== Supplied data

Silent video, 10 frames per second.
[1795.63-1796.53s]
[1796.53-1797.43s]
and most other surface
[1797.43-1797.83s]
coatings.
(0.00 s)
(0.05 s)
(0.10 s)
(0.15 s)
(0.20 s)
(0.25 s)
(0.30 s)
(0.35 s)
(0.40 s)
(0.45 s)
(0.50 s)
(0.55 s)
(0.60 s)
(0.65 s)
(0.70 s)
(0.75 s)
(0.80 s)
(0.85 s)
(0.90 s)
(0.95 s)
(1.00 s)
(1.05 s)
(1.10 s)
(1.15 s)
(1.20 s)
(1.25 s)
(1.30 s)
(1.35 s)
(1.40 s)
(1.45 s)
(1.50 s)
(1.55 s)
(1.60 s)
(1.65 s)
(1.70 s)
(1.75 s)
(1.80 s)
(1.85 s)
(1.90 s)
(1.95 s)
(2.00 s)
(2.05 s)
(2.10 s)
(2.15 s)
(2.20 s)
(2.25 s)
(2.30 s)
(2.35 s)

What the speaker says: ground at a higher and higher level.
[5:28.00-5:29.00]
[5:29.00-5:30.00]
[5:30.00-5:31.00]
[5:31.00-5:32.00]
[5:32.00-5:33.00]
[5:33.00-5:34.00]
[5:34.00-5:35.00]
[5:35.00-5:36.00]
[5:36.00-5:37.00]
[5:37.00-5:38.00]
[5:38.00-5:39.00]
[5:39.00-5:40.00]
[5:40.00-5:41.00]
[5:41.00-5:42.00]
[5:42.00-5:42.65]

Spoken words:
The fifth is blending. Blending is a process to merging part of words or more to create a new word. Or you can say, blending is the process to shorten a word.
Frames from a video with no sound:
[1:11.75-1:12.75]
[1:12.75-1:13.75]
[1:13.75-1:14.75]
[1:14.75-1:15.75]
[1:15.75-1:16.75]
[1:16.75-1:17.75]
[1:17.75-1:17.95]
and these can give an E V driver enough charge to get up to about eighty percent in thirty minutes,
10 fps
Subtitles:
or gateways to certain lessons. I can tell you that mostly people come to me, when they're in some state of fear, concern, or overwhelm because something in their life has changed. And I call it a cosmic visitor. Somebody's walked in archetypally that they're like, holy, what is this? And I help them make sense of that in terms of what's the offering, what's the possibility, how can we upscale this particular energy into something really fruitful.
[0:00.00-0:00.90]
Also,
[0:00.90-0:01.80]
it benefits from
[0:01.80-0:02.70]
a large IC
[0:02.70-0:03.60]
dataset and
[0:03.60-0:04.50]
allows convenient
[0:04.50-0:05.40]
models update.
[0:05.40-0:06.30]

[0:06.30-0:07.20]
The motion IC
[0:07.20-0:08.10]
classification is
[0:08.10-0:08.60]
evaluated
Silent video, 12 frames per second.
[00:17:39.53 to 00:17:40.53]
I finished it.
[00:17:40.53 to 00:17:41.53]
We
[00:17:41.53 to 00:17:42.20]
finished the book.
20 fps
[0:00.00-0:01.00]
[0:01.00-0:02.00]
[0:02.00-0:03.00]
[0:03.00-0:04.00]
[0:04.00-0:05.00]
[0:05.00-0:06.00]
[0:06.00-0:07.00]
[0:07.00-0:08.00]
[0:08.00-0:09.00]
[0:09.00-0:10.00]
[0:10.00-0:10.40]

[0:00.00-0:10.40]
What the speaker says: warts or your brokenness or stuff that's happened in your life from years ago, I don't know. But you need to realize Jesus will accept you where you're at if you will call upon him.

====

## Work instructions:
Every line in the data above that contains "Silent" needs to be copied.

## Answer to this task:
Silent video, 10 frames per second.
Silent video, 12 frames per second.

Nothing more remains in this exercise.